Work instruction => It would help if you retyped the data exactly, leaving out the pictures.

Dataset records =>
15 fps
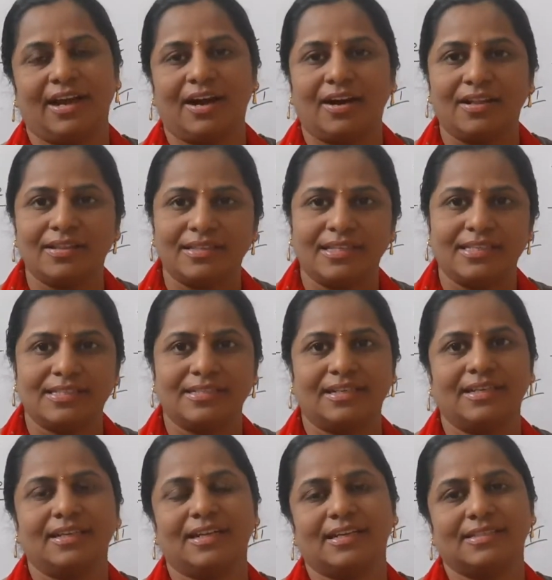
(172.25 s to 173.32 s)
All these
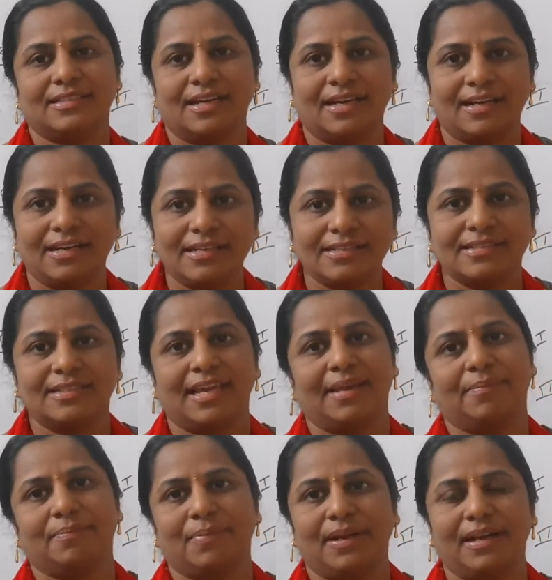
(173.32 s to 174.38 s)
three rays are in
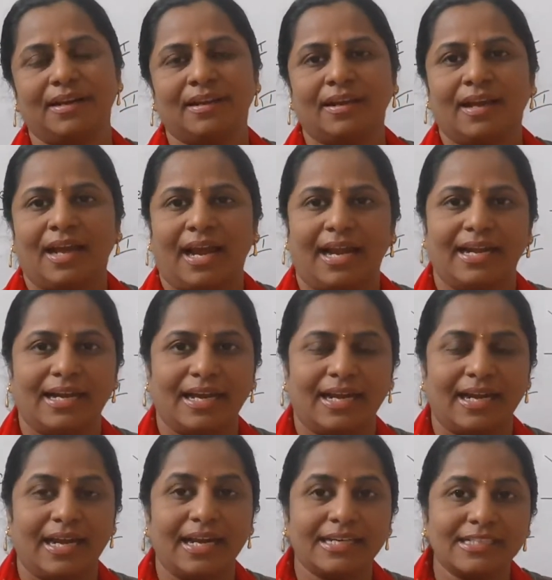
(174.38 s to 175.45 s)
same plane. And
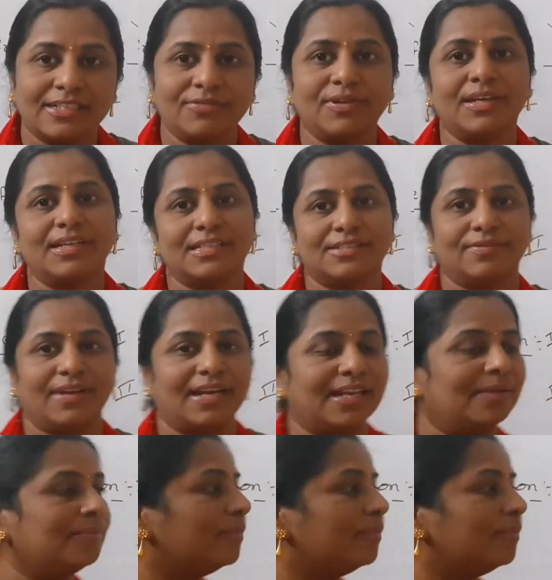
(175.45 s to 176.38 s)
next one is very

Output of the task =>
15 fps
(172.25 s to 173.32 s)
All these
(173.32 s to 174.38 s)
three rays are in
(174.38 s to 175.45 s)
same plane. And
(175.45 s to 176.38 s)
next one is very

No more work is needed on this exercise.